Work order: The entries must be repeated verbatim, and their images left out.

-- Input data follows --

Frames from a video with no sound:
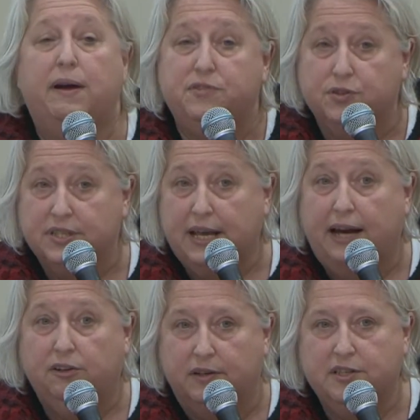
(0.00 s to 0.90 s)
previous
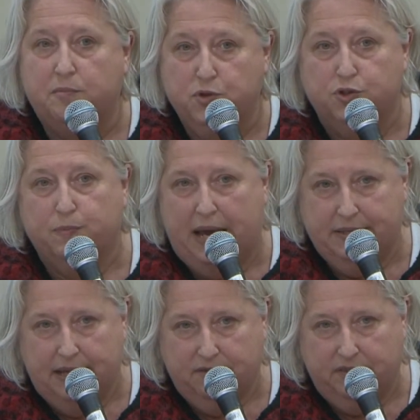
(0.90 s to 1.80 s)
algorithm used
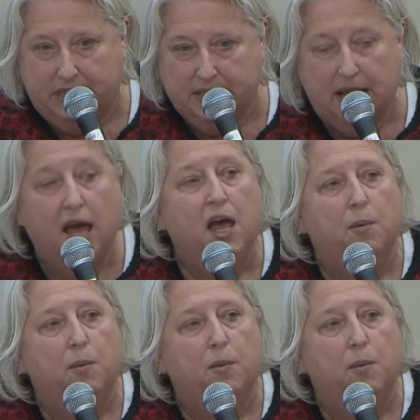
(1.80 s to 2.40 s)
by Netflix.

-- Input data concluded --

Result for this task:
Frames from a video with no sound:
(0.00 s to 0.90 s)
previous
(0.90 s to 1.80 s)
algorithm used
(1.80 s to 2.40 s)
by Netflix.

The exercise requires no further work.